*** Opening of Raw data ***

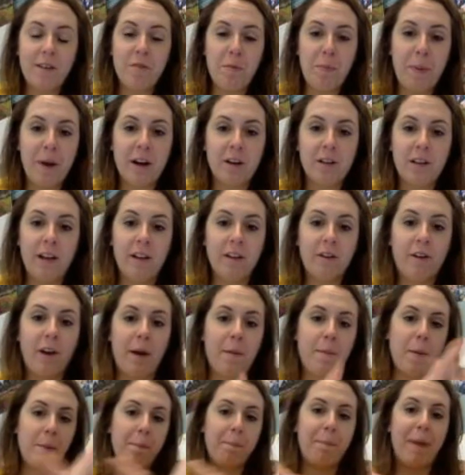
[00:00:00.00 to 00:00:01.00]
of a
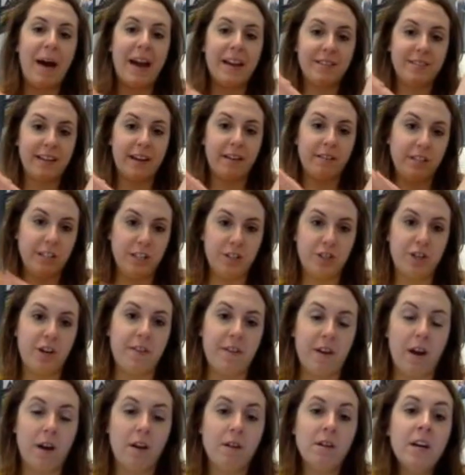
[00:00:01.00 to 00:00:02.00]
parallelogram bisect each other.
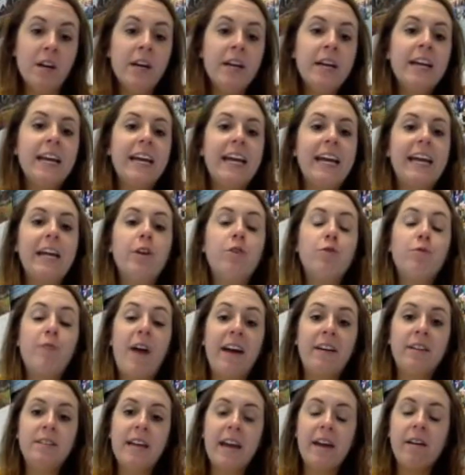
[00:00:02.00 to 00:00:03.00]
In a
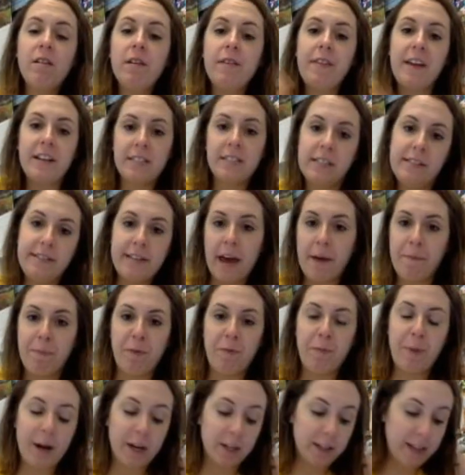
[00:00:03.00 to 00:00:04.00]
rectangle, that's a type
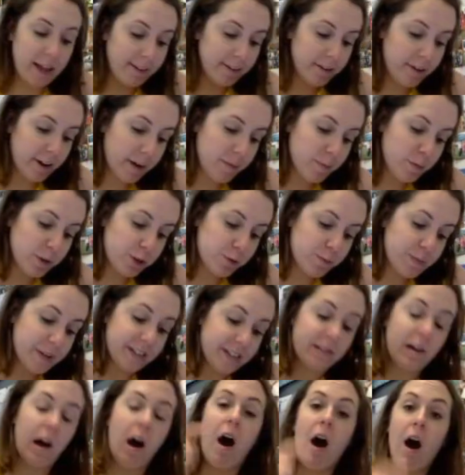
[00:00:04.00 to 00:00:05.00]
of parallelogram, which
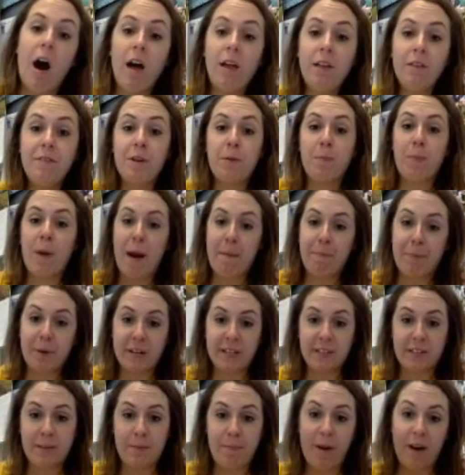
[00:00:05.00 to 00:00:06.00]
means all of the
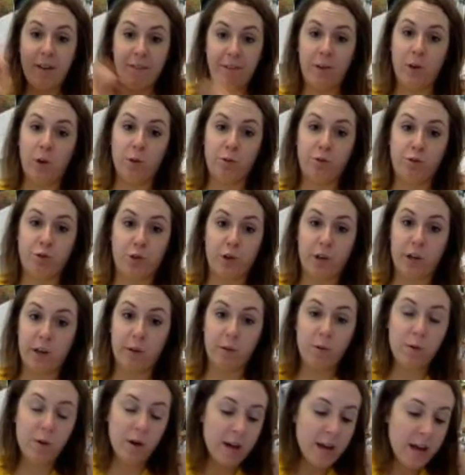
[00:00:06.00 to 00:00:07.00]
properties above hold
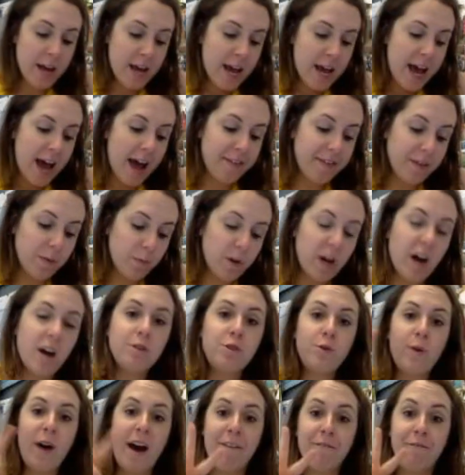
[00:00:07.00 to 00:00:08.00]
true. And then we
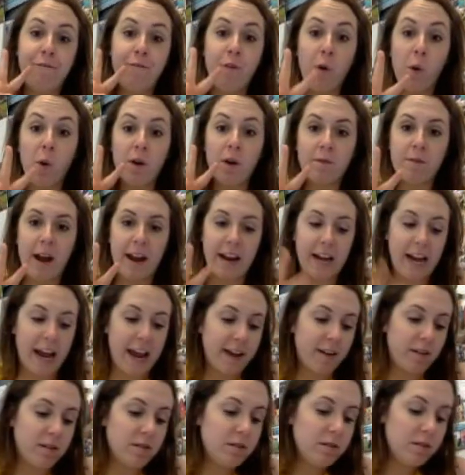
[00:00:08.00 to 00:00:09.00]
also have 4 right
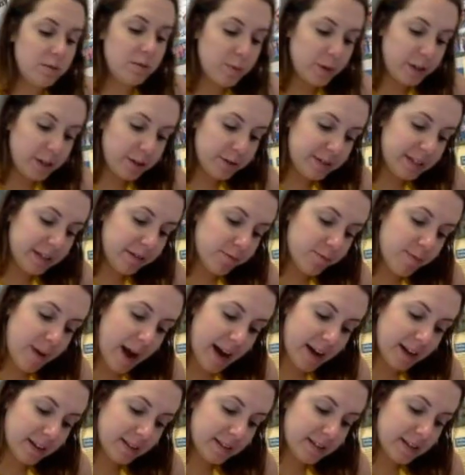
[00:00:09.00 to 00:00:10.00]
angles. When you see
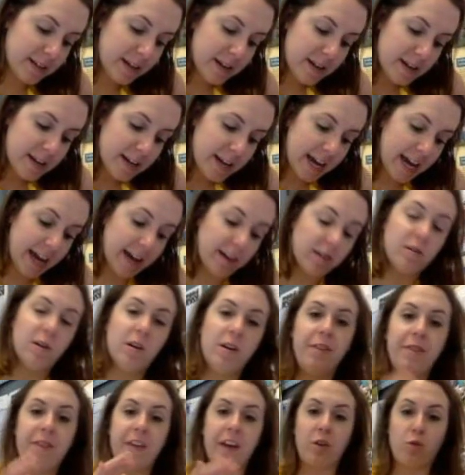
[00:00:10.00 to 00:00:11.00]

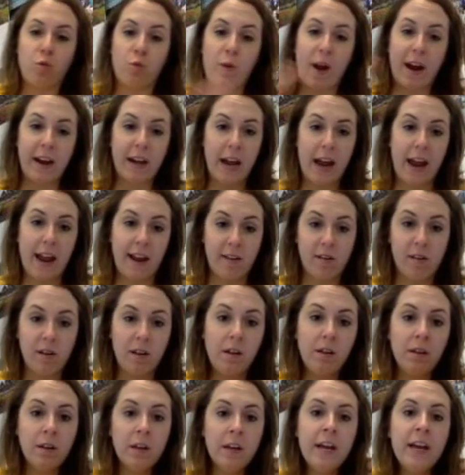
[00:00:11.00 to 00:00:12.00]
rectangle, think right
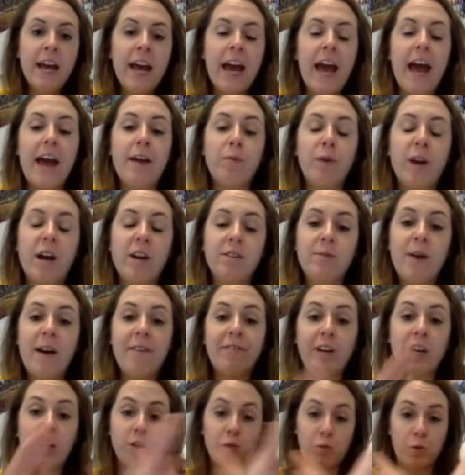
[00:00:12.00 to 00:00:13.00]
angle. And we also
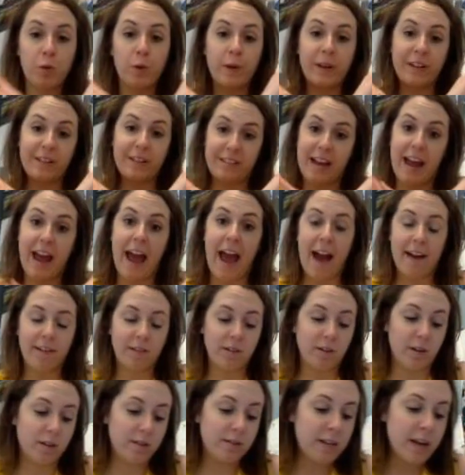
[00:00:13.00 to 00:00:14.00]
have congruent
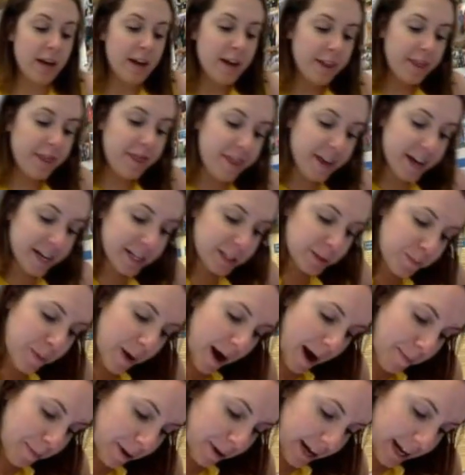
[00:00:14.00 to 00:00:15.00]
diagonals. This
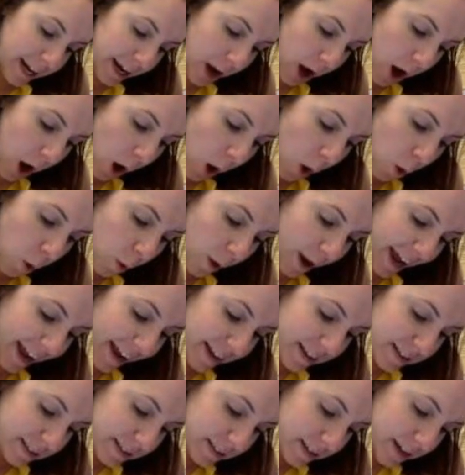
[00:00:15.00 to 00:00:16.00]
property
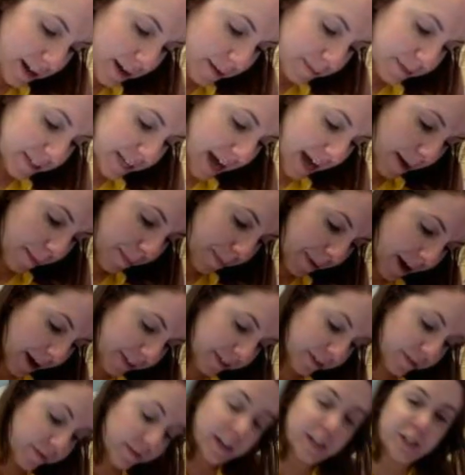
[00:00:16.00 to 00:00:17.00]
always comes up
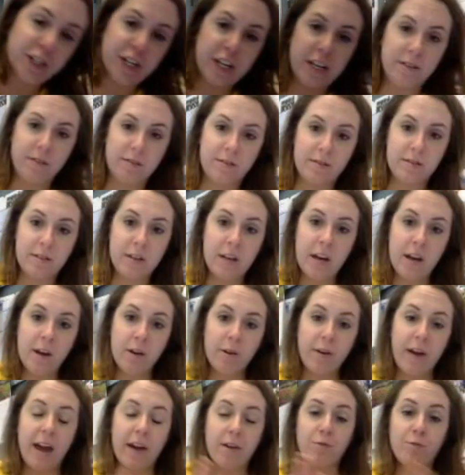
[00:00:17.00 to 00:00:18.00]
on the Regents.
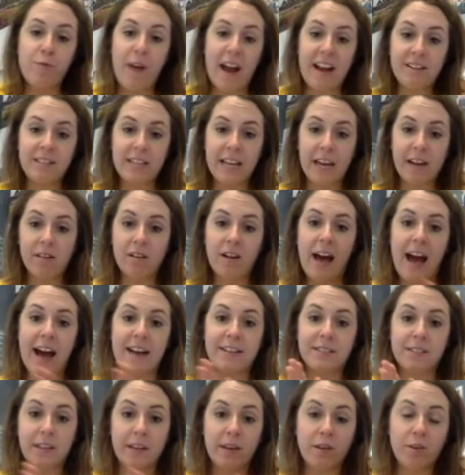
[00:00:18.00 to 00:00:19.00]
Okay, rectangle
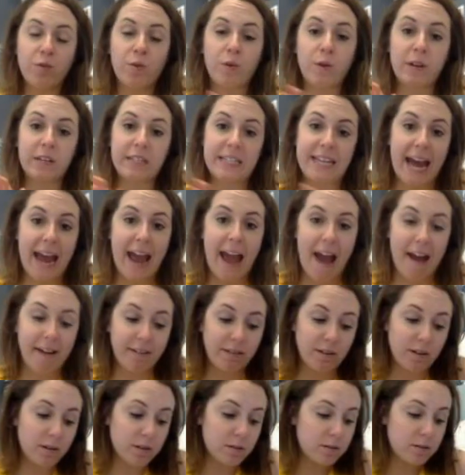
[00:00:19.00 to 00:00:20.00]
has congruent
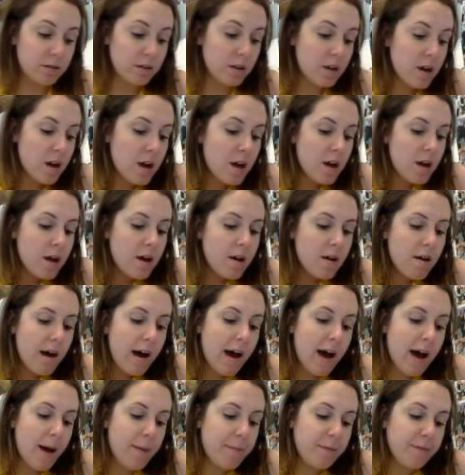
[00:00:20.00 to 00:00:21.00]
diagonals.
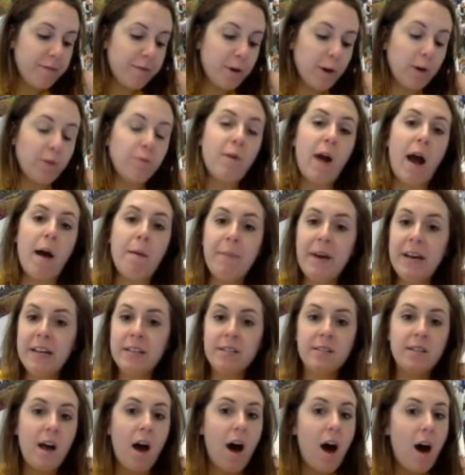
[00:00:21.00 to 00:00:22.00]
For a
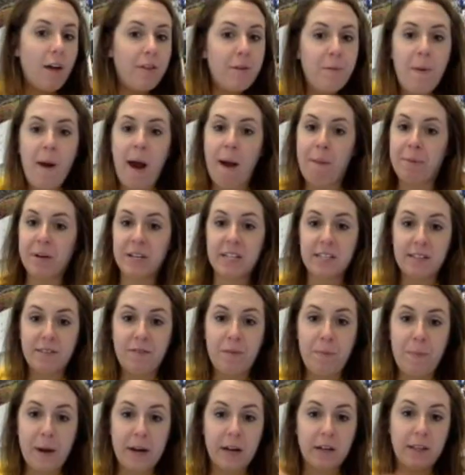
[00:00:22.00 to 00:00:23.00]
rhombus, all the properties of
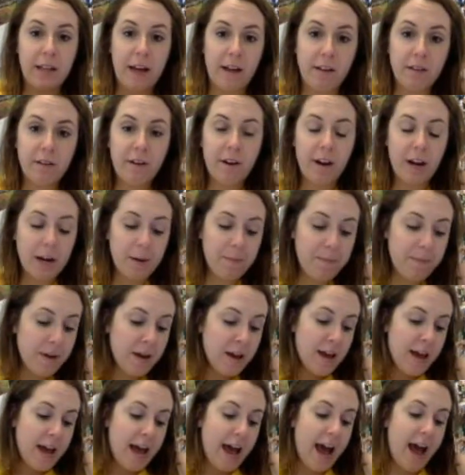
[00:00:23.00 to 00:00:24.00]
a parallelogram,
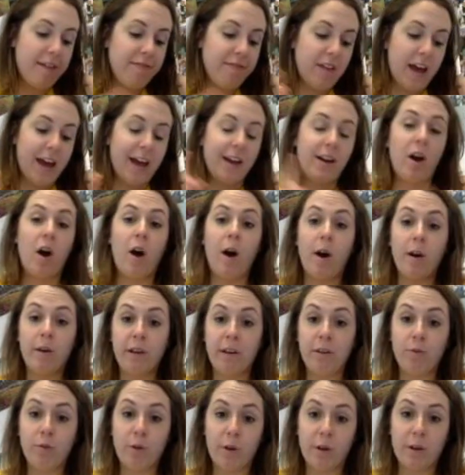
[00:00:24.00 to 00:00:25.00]
and then all
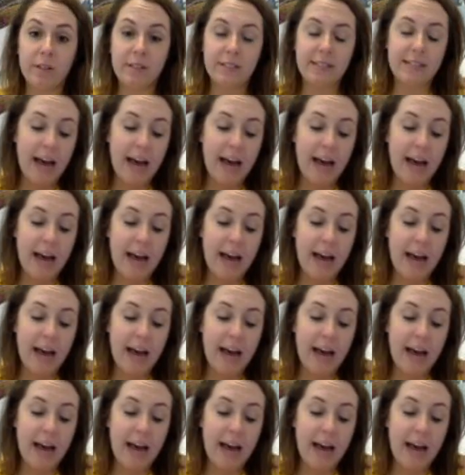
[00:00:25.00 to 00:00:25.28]
congruent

*** Close of Raw data ***

**Your objective:** Exact wording is required throughout: write out all the records, but no pictures.

**Answer for the task:**
[00:00:00.00 to 00:00:01.00]
of a
[00:00:01.00 to 00:00:02.00]
parallelogram bisect each other.
[00:00:02.00 to 00:00:03.00]
In a
[00:00:03.00 to 00:00:04.00]
rectangle, that's a type
[00:00:04.00 to 00:00:05.00]
of parallelogram, which
[00:00:05.00 to 00:00:06.00]
means all of the
[00:00:06.00 to 00:00:07.00]
properties above hold
[00:00:07.00 to 00:00:08.00]
true. And then we
[00:00:08.00 to 00:00:09.00]
also have 4 right
[00:00:09.00 to 00:00:10.00]
angles. When you see
[00:00:10.00 to 00:00:11.00]

[00:00:11.00 to 00:00:12.00]
rectangle, think right
[00:00:12.00 to 00:00:13.00]
angle. And we also
[00:00:13.00 to 00:00:14.00]
have congruent
[00:00:14.00 to 00:00:15.00]
diagonals. This
[00:00:15.00 to 00:00:16.00]
property
[00:00:16.00 to 00:00:17.00]
always comes up
[00:00:17.00 to 00:00:18.00]
on the Regents.
[00:00:18.00 to 00:00:19.00]
Okay, rectangle
[00:00:19.00 to 00:00:20.00]
has congruent
[00:00:20.00 to 00:00:21.00]
diagonals.
[00:00:21.00 to 00:00:22.00]
For a
[00:00:22.00 to 00:00:23.00]
rhombus, all the properties of
[00:00:23.00 to 00:00:24.00]
a parallelogram,
[00:00:24.00 to 00:00:25.00]
and then all
[00:00:25.00 to 00:00:25.28]
congruent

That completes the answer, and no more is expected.